There is some setup code from the snippet below, but here is the meat of the LEM drawing routine.
/ Draw the LEM based on an 18-bit by 18 word bitmap.
lt1, jmp .
lm1, dap lt1
/ ... Setup stuff goes here. ...
/ Draw LEM.
lbn, lac . / Get the next row from the LEM bitmap.
sza i / Is row value 0?
jmp lt1 / Yes - Then done drawing the LEM.
/ Process the next row of the bitmap.
dac bmr / No - Save the next row value.
lac (400000 / Setup the first (leftmost bit) to look at.
dac bit
nb0, lac bit / Get the current bit position.
and bmr / Check to see if bit is to be displayed.
sza i / Is bit position value zero?
jmp nb1 / Yes - Get ready for next bit.
lac bsx / No - Draw the bit.
lio bsy
dpy-i
nb1, lac bit / Check to see if all the bits have been processed.
sad (1 / Is bit in last position?
jmp nrw / Yes - Get ready for next row.
lac bit / No - Shift the test bit right one place.
rar 1s
dac bit
lac bsx / Advance screen x.
add scl
dac bsx
jmp nb0 / Do the next bit.
nrw, lac lbn / Point to the next row in the bitmap.
add (1
dac lbn
lac bsy / Advance screen y.
sub scl
dac bsy
lac scx / Reset screen x.
sub (4400
bsx
lac (400000 / Setup the first (leftmost bit) to look at.
dac bit
jmp lbn
My initial thought was to have seven positions for the LEM at 0, 30, 60, 90, 120, 150, and 180 degrees where at 0 the LEM points directly left, 90 directly up, 180 directly right, with four in-between stops. When I tried creating bitmaps for 30 and 60 degree LEMS they looked awful. An 18 x18 pixel bitmap just does not have the fidelity handle such small changes. 45 degrees does looks good though so I will at least for now have five directions. I may have to compensate for the lack of 30 and 60 degree rotations some other way. Perhaps variable thrust?

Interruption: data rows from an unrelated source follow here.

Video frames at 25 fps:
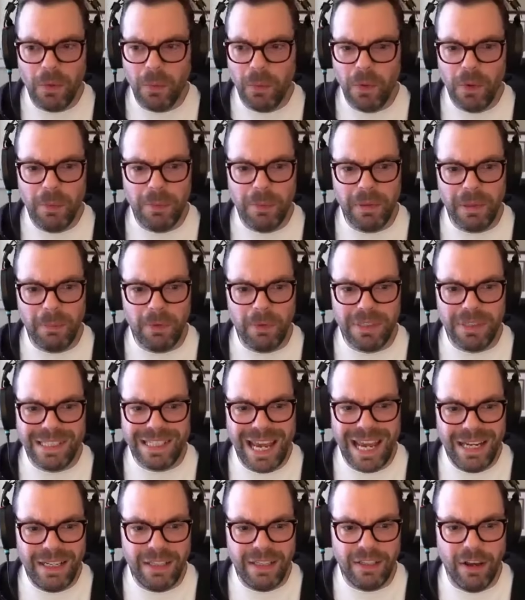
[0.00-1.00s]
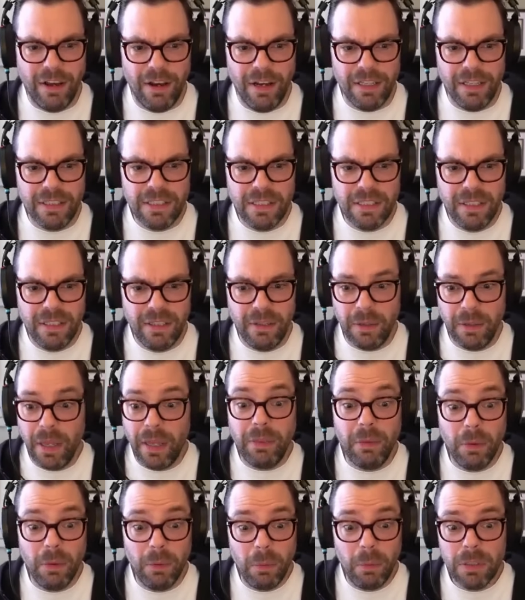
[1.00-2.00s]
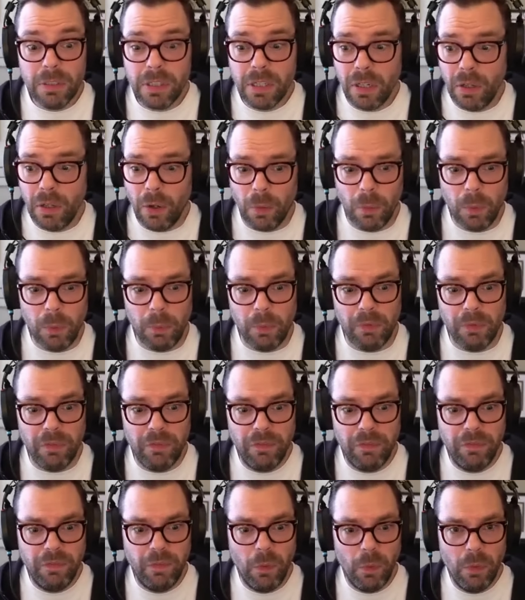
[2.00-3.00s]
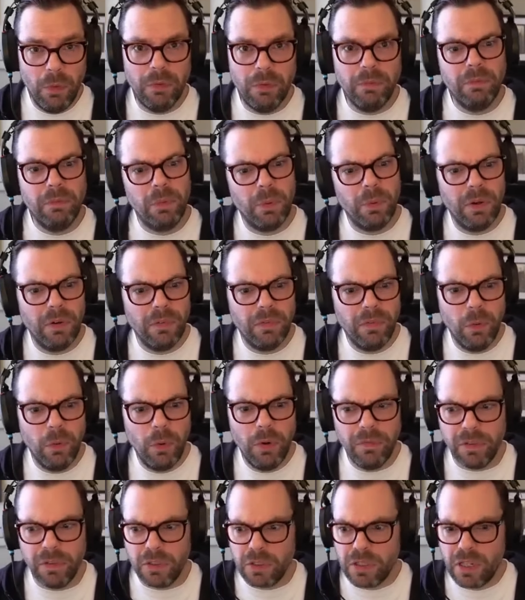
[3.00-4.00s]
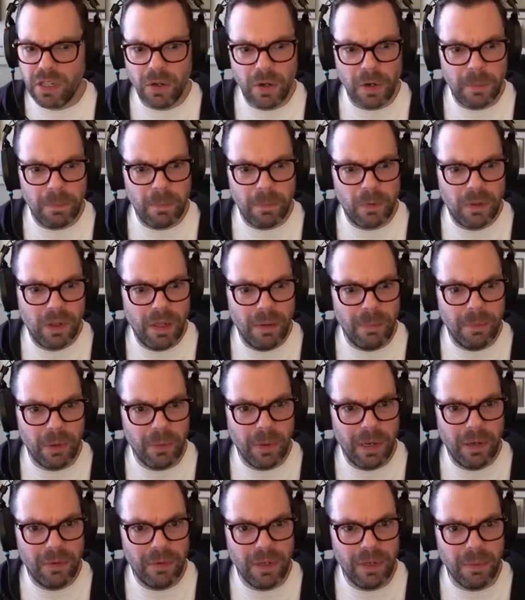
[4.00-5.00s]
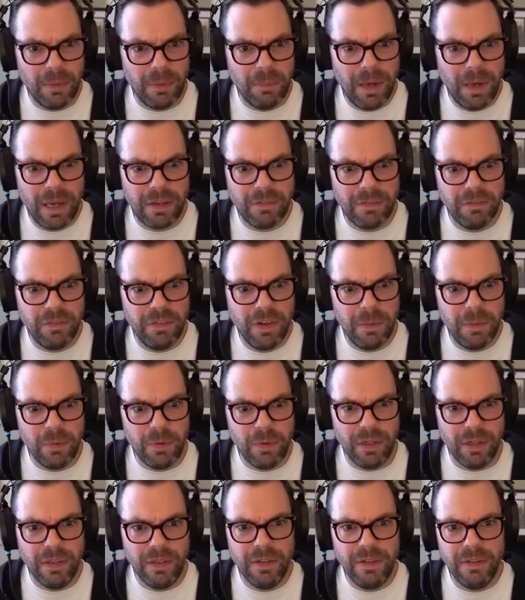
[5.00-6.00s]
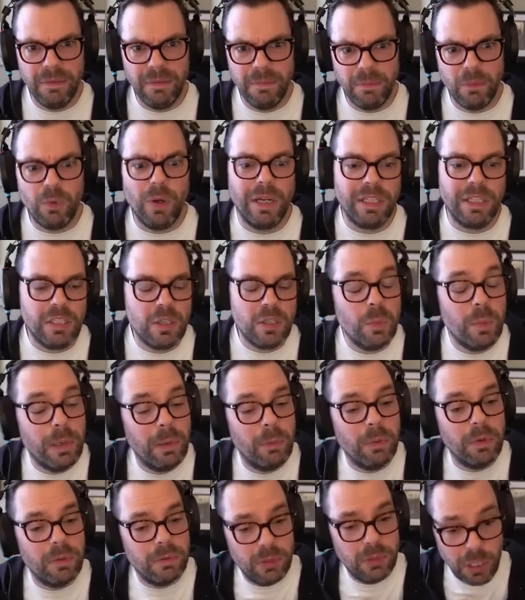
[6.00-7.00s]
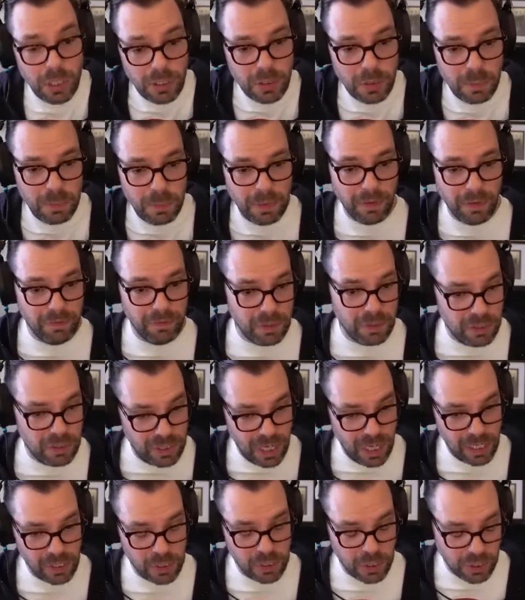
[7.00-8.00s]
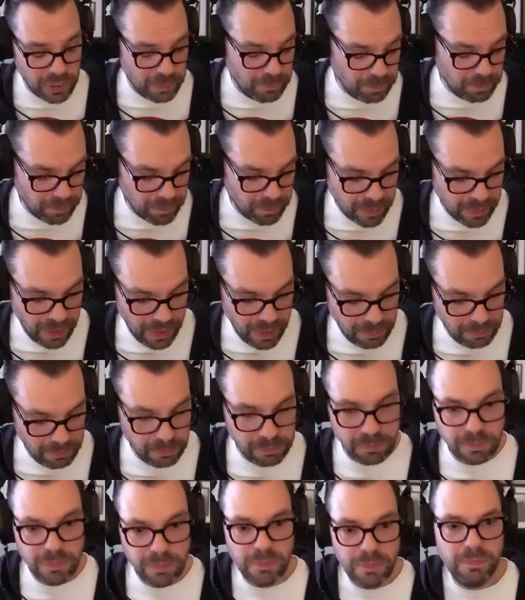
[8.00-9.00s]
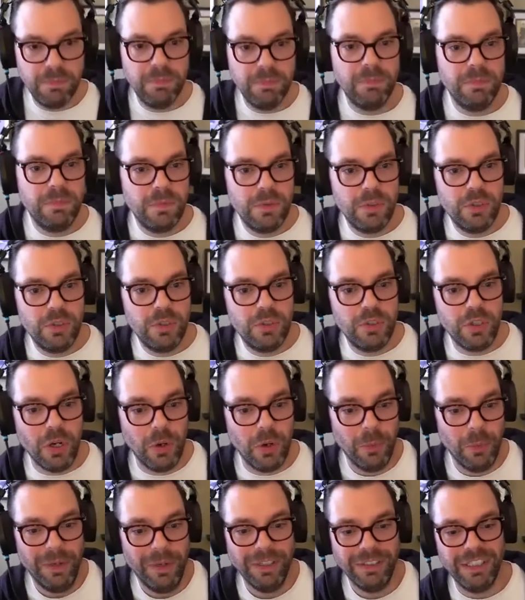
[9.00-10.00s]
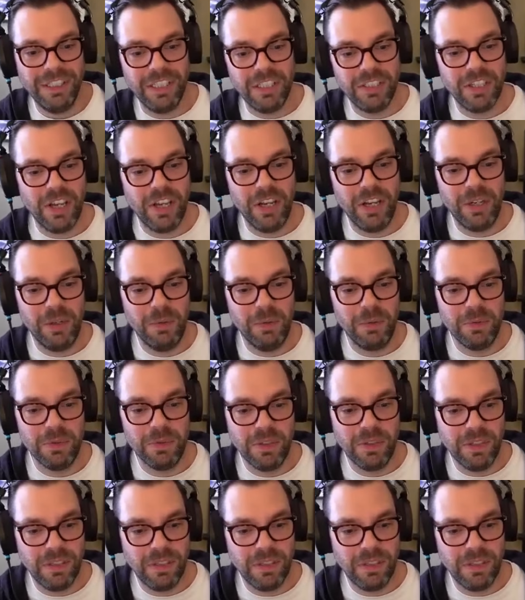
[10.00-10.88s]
of room in them with ten guys. There wasn't a lot of room with four, three or four of us climbing around in it back in February. And granted, we were gentlemen of a stature. Um, Joe Wilding aside, who's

Again I took an old school approach to creating the 45 degree bitmap.

I printed the 18 x 18 grid onto a transparency then laid it on top of the LEM I had already done but at 45 degrees. Then I marked the squares that most closely matched the original's pixels. With a few tweaks to my Python program I had bitmap data for the LED in all five orientations.
If you revisit the video in the What I Have So Far log you can see that the LEM transitions pretty smoothly when rotated.